:: Data for this exercise
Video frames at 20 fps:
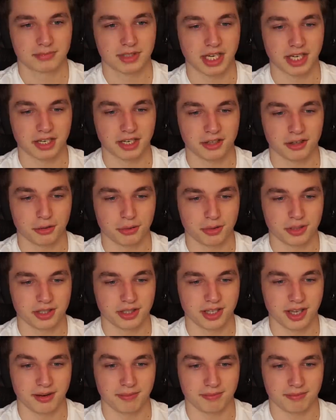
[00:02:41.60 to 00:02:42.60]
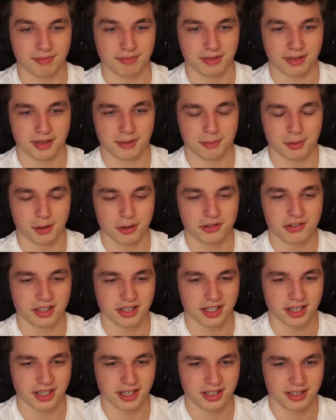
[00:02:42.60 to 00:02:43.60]
They can do what they the most
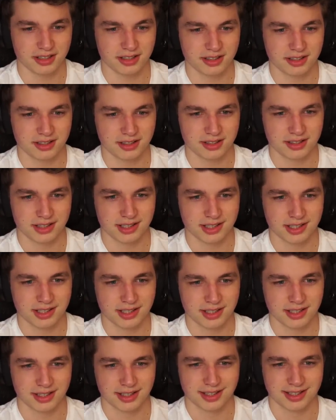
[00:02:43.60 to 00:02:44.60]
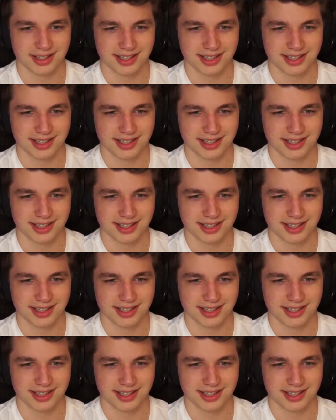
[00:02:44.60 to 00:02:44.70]
they can. of optimism.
::::
◆ The task
What is needed is a word-for-word transcription of all the entries, with the pictures dropped.

◆ Result for this task
Video frames at 20 fps:
[00:02:41.60 to 00:02:42.60]
[00:02:42.60 to 00:02:43.60]
They can do what they the most
[00:02:43.60 to 00:02:44.60]
[00:02:44.60 to 00:02:44.70]
they can. of optimism.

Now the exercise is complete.